Activity: Only one span is wanted from the lines below: from the one with "[00:00:03.55]" up to and including the one with "[00:00:04.75]". Copy it exactly, without images.

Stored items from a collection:
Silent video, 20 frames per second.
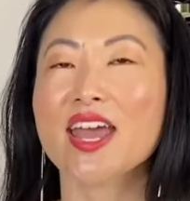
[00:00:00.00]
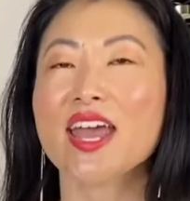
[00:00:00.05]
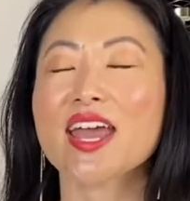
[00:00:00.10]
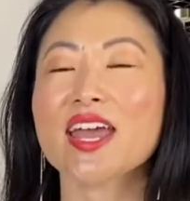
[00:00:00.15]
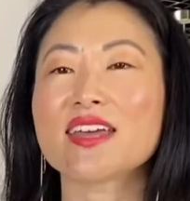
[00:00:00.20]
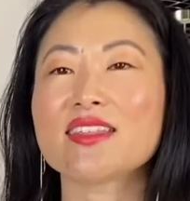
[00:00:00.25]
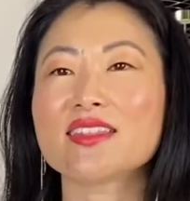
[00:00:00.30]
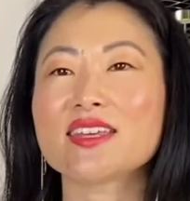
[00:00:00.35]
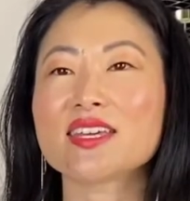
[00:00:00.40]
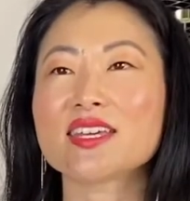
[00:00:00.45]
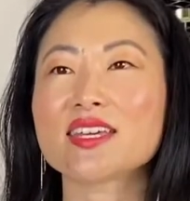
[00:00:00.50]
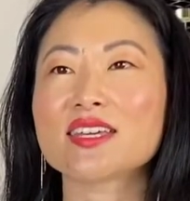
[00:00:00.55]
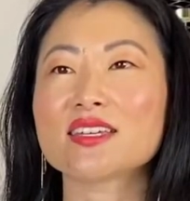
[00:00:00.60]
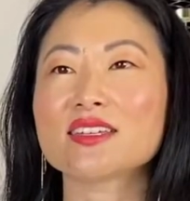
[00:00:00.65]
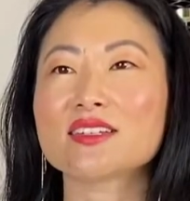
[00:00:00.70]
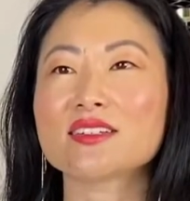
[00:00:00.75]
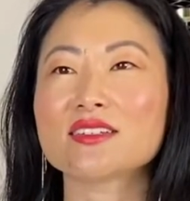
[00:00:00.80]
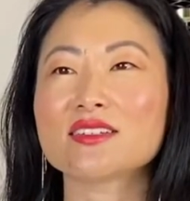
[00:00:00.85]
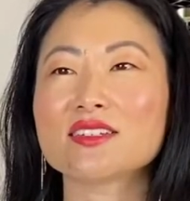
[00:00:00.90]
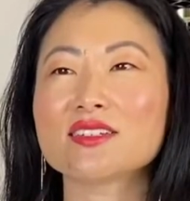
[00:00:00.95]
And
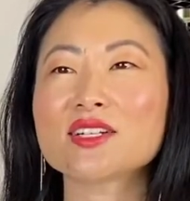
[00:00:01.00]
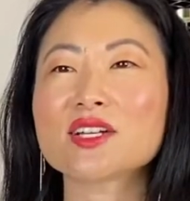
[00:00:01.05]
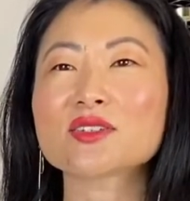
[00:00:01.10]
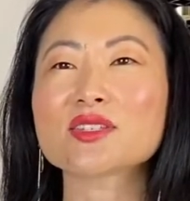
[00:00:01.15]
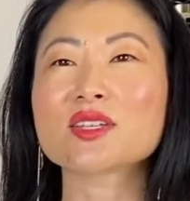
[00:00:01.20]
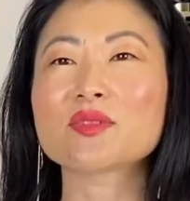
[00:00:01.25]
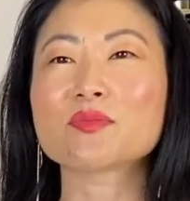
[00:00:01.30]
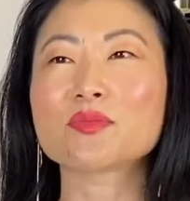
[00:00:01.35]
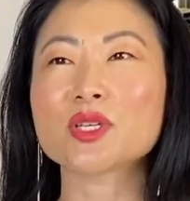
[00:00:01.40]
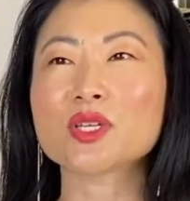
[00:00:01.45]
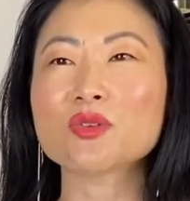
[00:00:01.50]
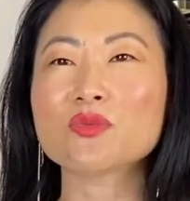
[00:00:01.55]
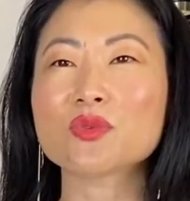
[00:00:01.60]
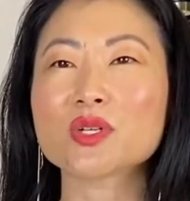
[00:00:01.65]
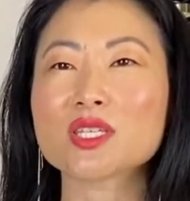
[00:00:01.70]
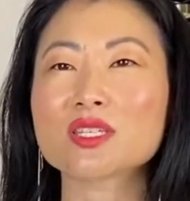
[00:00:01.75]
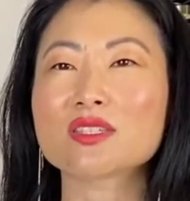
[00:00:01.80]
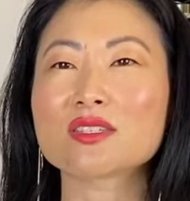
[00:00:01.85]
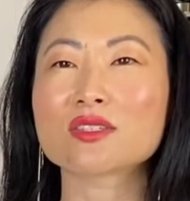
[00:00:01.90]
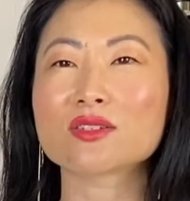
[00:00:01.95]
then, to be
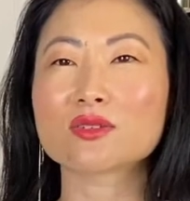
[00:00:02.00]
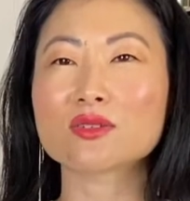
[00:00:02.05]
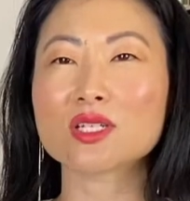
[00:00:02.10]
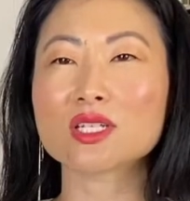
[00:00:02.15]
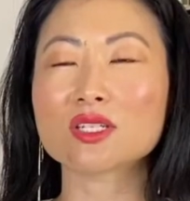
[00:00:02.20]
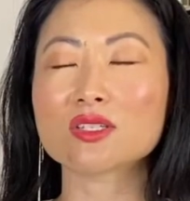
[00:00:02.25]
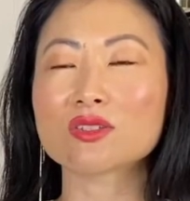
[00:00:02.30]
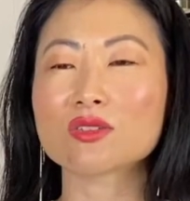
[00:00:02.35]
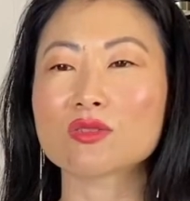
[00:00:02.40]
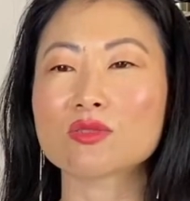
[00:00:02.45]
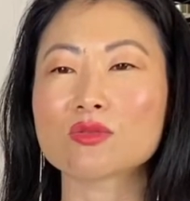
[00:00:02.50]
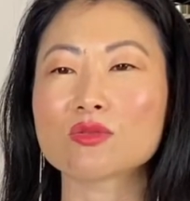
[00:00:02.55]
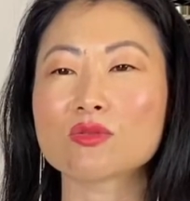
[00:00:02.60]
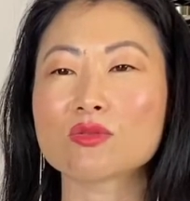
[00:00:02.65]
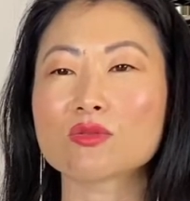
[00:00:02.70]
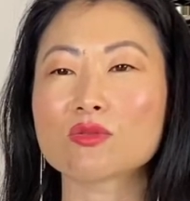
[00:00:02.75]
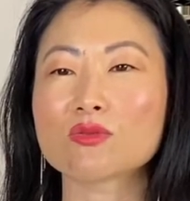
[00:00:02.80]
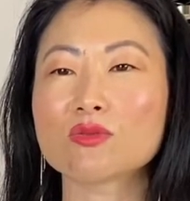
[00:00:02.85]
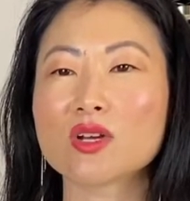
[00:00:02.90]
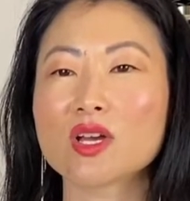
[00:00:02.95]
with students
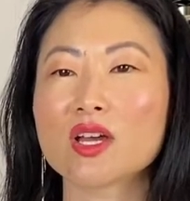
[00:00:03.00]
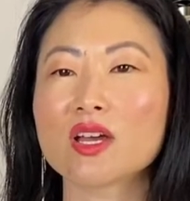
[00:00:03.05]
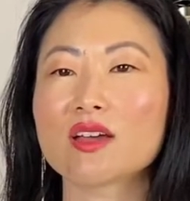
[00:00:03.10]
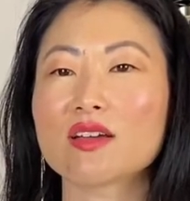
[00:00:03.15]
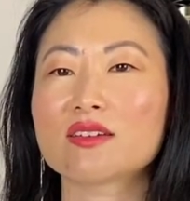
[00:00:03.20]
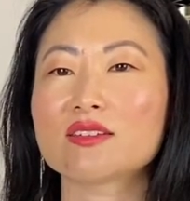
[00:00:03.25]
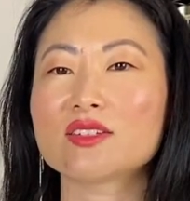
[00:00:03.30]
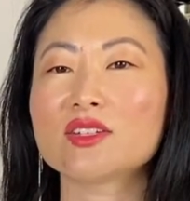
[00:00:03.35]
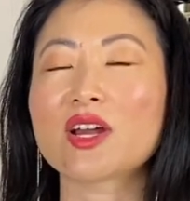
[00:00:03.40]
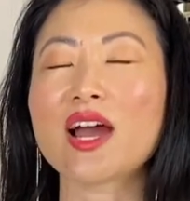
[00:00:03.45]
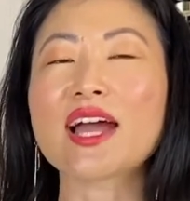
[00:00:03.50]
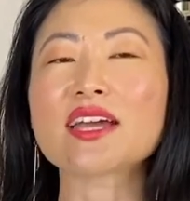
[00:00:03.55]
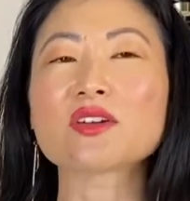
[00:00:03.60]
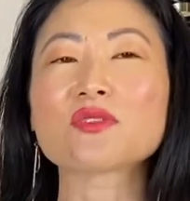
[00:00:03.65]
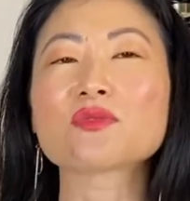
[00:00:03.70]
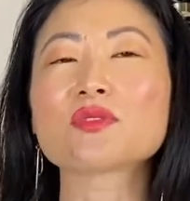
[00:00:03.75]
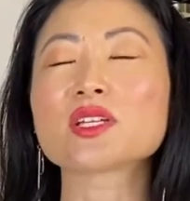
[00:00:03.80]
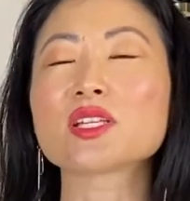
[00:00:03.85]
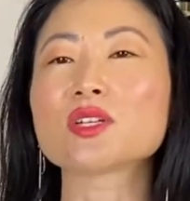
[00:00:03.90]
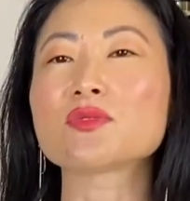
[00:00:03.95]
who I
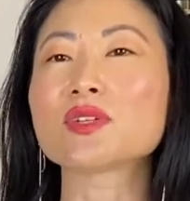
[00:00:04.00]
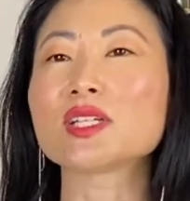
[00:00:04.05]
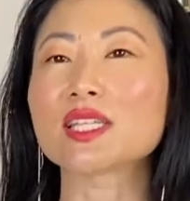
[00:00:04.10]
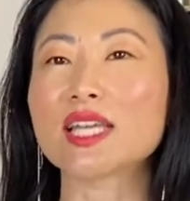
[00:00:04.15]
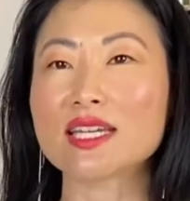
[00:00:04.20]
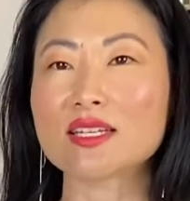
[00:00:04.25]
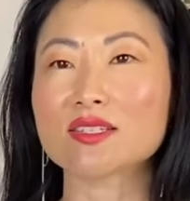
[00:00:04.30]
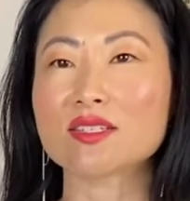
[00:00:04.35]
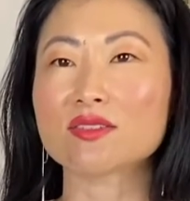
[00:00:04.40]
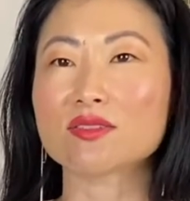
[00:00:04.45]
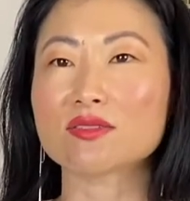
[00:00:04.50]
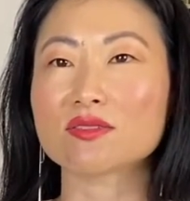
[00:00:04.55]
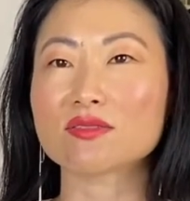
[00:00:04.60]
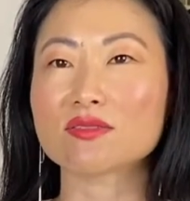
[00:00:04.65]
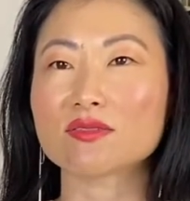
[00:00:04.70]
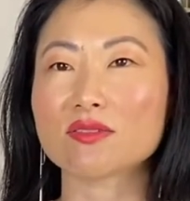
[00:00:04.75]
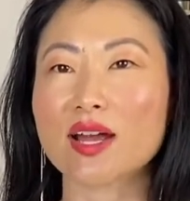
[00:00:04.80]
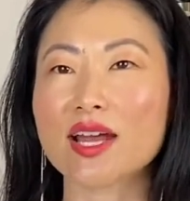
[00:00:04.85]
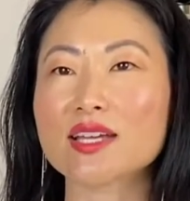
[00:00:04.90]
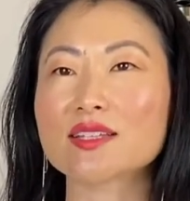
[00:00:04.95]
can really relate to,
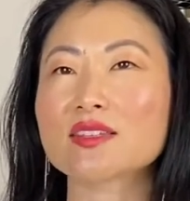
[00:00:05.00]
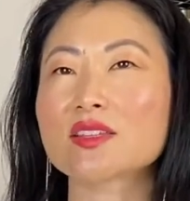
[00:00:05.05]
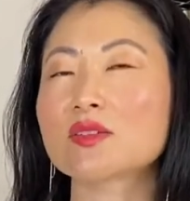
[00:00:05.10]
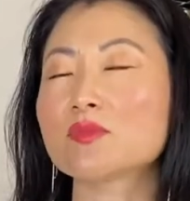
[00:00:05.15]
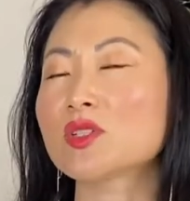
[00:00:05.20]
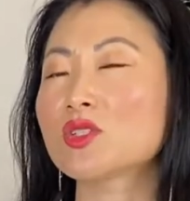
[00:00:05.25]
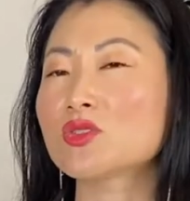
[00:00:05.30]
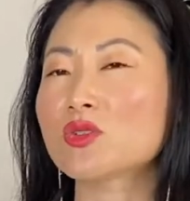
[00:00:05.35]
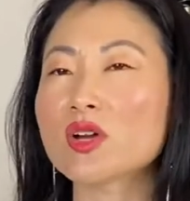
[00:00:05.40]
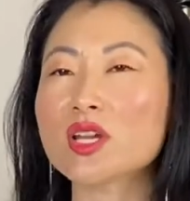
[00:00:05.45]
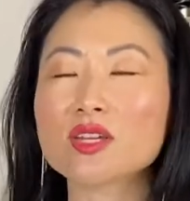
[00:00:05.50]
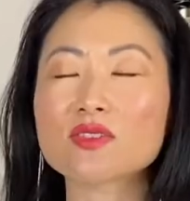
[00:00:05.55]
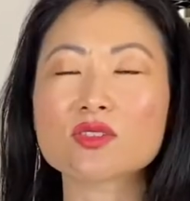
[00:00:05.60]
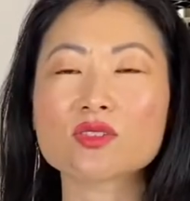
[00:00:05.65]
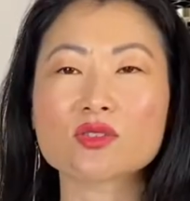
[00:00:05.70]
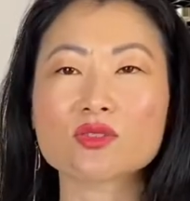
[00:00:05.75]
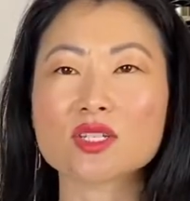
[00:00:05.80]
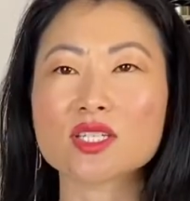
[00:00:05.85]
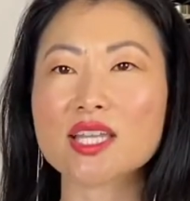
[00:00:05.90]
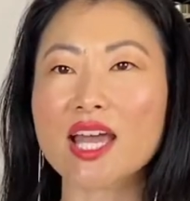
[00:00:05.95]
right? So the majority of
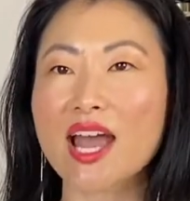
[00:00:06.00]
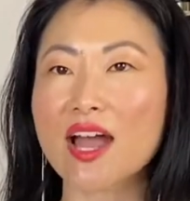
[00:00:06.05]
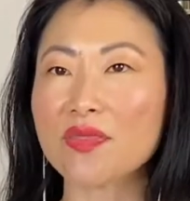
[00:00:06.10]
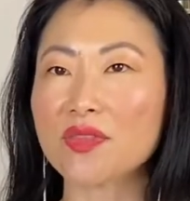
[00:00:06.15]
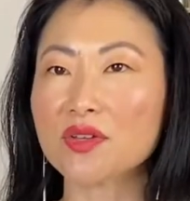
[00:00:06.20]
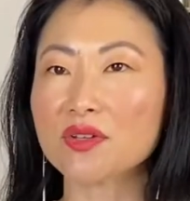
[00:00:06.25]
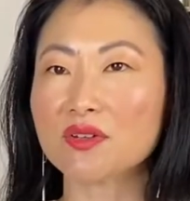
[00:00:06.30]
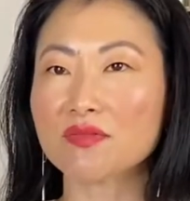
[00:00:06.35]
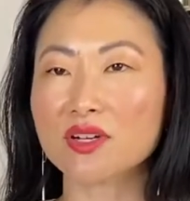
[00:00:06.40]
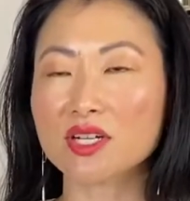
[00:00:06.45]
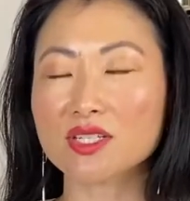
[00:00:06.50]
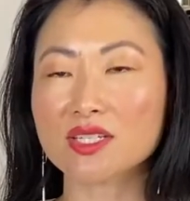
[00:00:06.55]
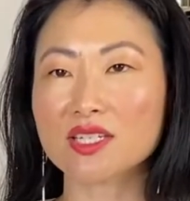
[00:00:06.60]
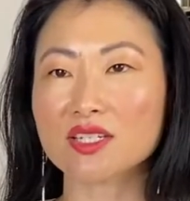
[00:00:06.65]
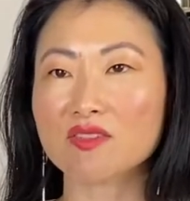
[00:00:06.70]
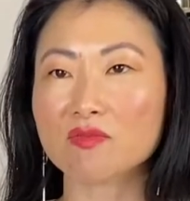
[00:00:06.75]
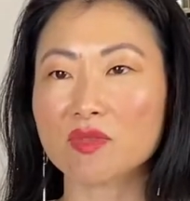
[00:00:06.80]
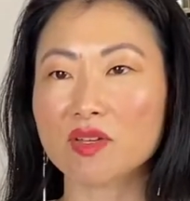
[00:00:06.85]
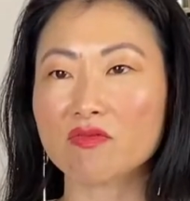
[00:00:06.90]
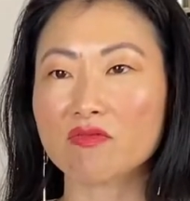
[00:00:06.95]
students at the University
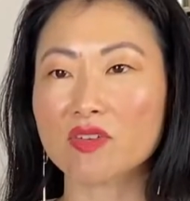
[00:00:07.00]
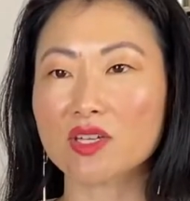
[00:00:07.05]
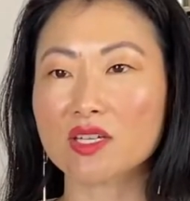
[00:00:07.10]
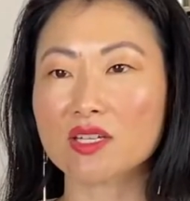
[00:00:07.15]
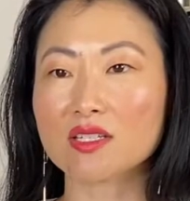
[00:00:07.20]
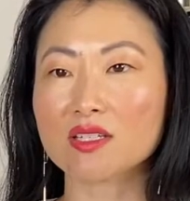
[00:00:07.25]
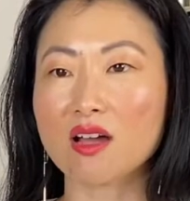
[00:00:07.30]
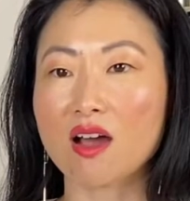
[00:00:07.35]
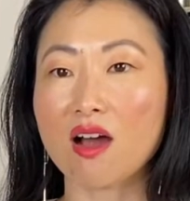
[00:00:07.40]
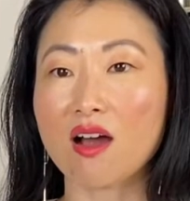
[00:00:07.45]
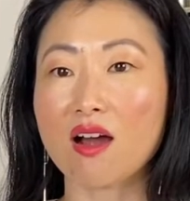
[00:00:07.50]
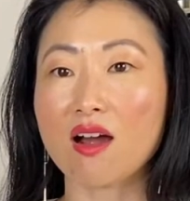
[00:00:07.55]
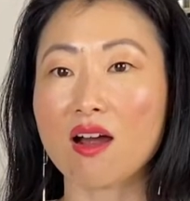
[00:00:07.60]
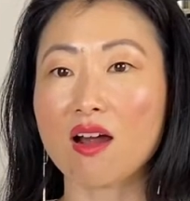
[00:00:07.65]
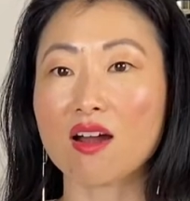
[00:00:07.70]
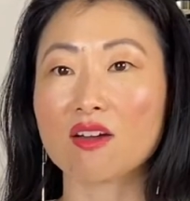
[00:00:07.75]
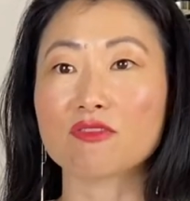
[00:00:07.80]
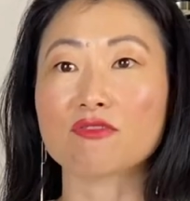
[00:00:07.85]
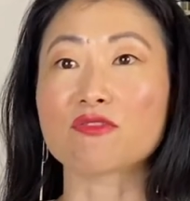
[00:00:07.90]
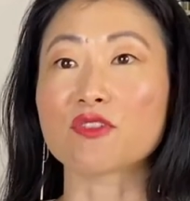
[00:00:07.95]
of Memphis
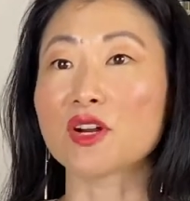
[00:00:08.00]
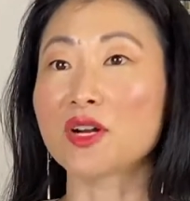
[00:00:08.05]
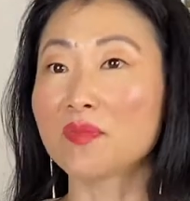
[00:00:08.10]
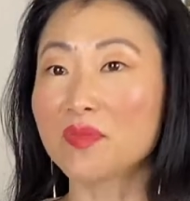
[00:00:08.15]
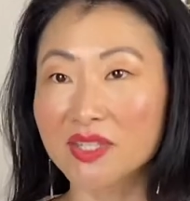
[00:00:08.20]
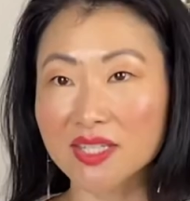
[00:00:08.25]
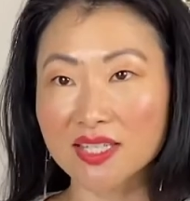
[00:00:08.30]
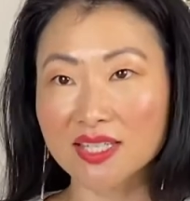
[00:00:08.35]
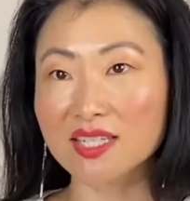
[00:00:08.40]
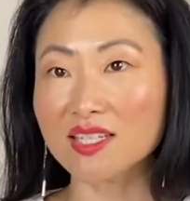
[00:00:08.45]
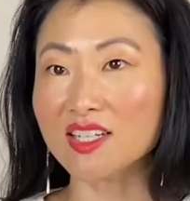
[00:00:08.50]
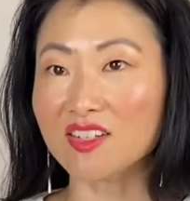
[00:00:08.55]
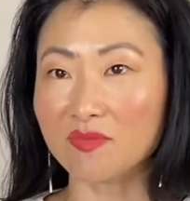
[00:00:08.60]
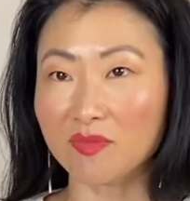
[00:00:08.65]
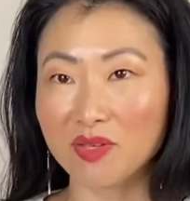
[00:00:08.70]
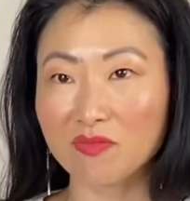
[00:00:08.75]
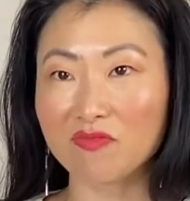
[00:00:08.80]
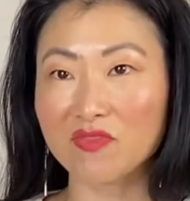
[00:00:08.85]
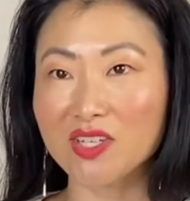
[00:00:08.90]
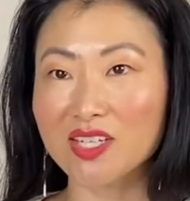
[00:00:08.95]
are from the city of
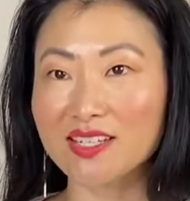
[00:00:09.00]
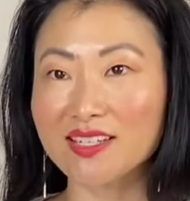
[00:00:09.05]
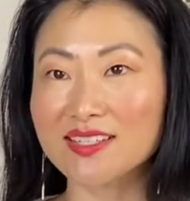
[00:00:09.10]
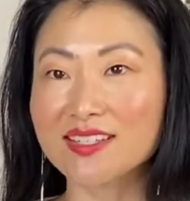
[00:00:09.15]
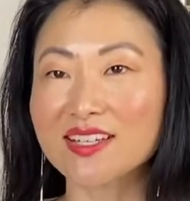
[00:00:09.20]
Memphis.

Output for this task:
[00:00:03.55]
[00:00:03.60]
[00:00:03.65]
[00:00:03.70]
[00:00:03.75]
[00:00:03.80]
[00:00:03.85]
[00:00:03.90]
[00:00:03.95]
who I
[00:00:04.00]
[00:00:04.05]
[00:00:04.10]
[00:00:04.15]
[00:00:04.20]
[00:00:04.25]
[00:00:04.30]
[00:00:04.35]
[00:00:04.40]
[00:00:04.45]
[00:00:04.50]
[00:00:04.55]
[00:00:04.60]
[00:00:04.65]
[00:00:04.70]
[00:00:04.75]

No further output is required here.